Conclusione: Alexandra ci riguarda
Alexandra non è solo una notizia di cronaca. È una storia di coraggio, ma anche di dolore inascoltato. È una voce che oggi manca, ma che ci lascia una domanda: che tipo di mondo vogliamo costruire?
Un mondo che include o che isola? Che accoglie o che misura l’altro in base alla conformità?
Parlare della sua morte, con rispetto e verità, non è morboso. È un atto necessario per dare senso a ciò che è accaduto e impedire che accada ancora.
Bibliografia
- Bauer, G. R., et al. (2015). Transgender mental health and suicidality: A review. The Lancet Psychiatry, 2(1), 21–30.
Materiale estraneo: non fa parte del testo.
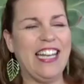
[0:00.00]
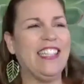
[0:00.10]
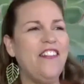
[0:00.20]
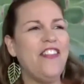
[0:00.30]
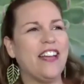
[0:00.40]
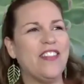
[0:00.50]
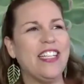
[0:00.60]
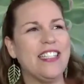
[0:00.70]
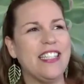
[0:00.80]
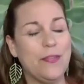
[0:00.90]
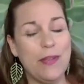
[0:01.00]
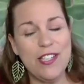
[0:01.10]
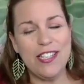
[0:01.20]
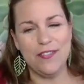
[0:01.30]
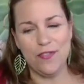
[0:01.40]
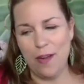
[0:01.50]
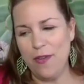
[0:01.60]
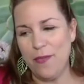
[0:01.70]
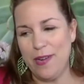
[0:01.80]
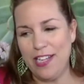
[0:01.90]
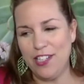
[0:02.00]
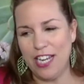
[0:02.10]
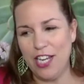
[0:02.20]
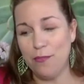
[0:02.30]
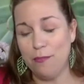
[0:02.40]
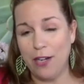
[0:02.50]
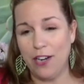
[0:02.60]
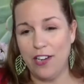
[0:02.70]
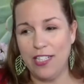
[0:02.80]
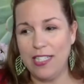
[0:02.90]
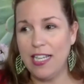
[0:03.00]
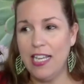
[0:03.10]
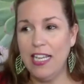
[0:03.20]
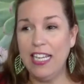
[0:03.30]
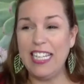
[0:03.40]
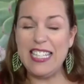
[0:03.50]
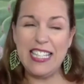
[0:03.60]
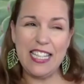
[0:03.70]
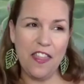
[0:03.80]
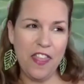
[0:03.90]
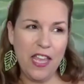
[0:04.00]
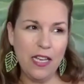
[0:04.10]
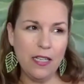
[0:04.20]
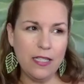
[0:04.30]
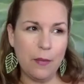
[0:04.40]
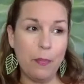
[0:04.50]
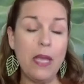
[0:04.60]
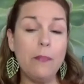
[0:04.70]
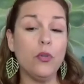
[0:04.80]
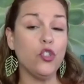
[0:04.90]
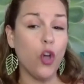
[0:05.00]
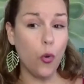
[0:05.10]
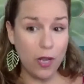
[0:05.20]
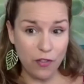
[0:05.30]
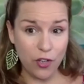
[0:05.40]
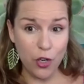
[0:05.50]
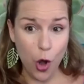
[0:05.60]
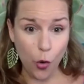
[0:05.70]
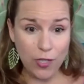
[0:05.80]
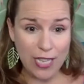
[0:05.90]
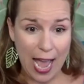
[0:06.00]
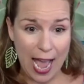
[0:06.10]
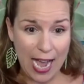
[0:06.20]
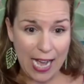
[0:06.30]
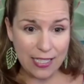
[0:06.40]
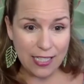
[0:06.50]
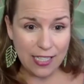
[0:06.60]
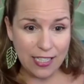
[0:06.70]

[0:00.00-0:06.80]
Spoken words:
love that because especially coming from an education background, it's the things that people don't even know to ask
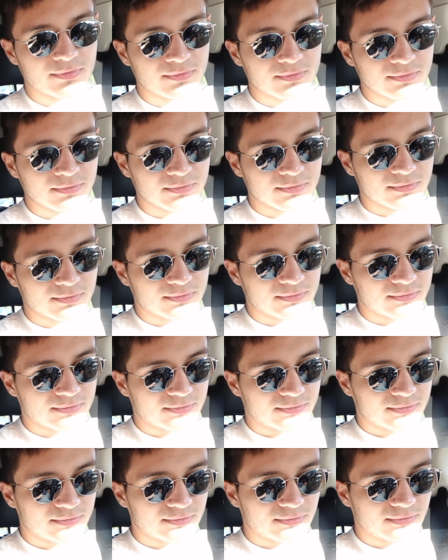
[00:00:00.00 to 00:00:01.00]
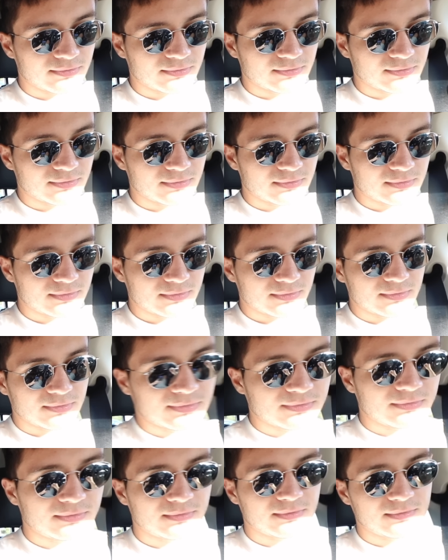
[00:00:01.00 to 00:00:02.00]

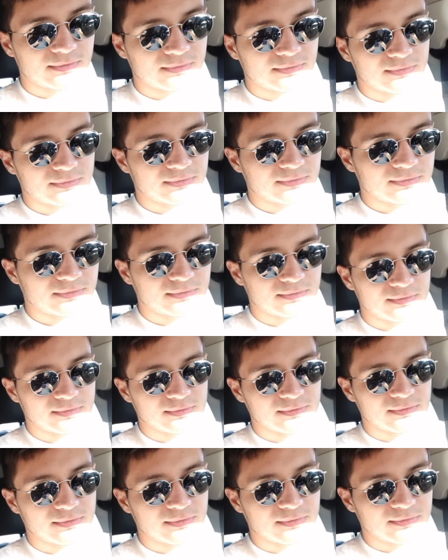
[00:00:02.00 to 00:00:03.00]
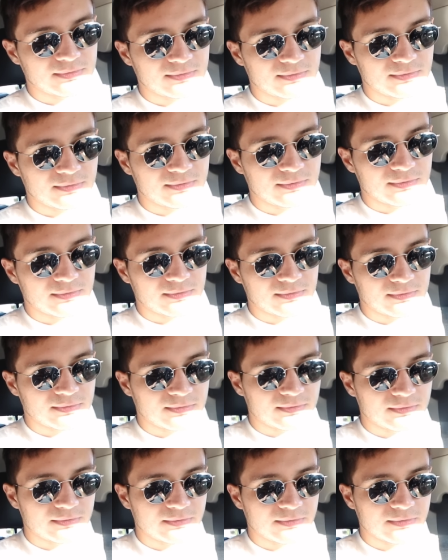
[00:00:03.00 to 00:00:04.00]

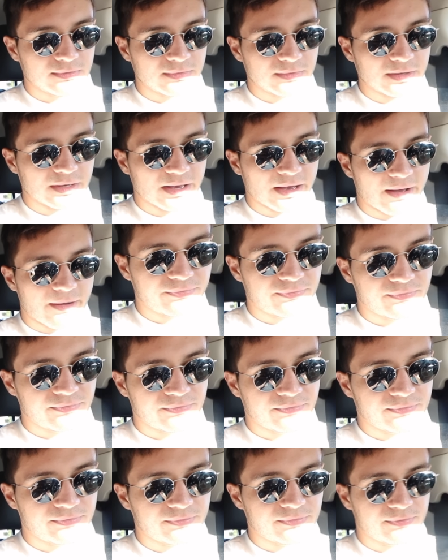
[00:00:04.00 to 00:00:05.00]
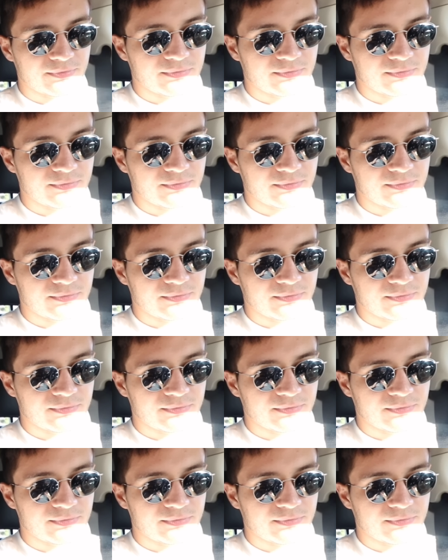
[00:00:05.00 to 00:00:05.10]
(silent)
- Freud, S. (1917). Lutto e melanconia. Bollati Boringhieri.
- Joiner, T. (2005). Why People Die by Suicide. Harvard University Press.
- Kohut, H. (1971). The Analysis of the Self. International Universities Press.
- Shneidman, E. (1996). The Suicidal Mind. Oxford University Press.
- The Trevor Project. (2021). National Survey on LGBTQ Youth Mental Health.
- Turkle, S. (2011). Alone Together: Why We Expect More from Technology and Less from Each Other. Basic Books.
- Boyd, D. (2014). It’s Complicated: The Social Lives of Networked Teens. Yale University Press.
- Van Heeringen, K. (2001). Understanding Suicidal Behaviour. Wiley.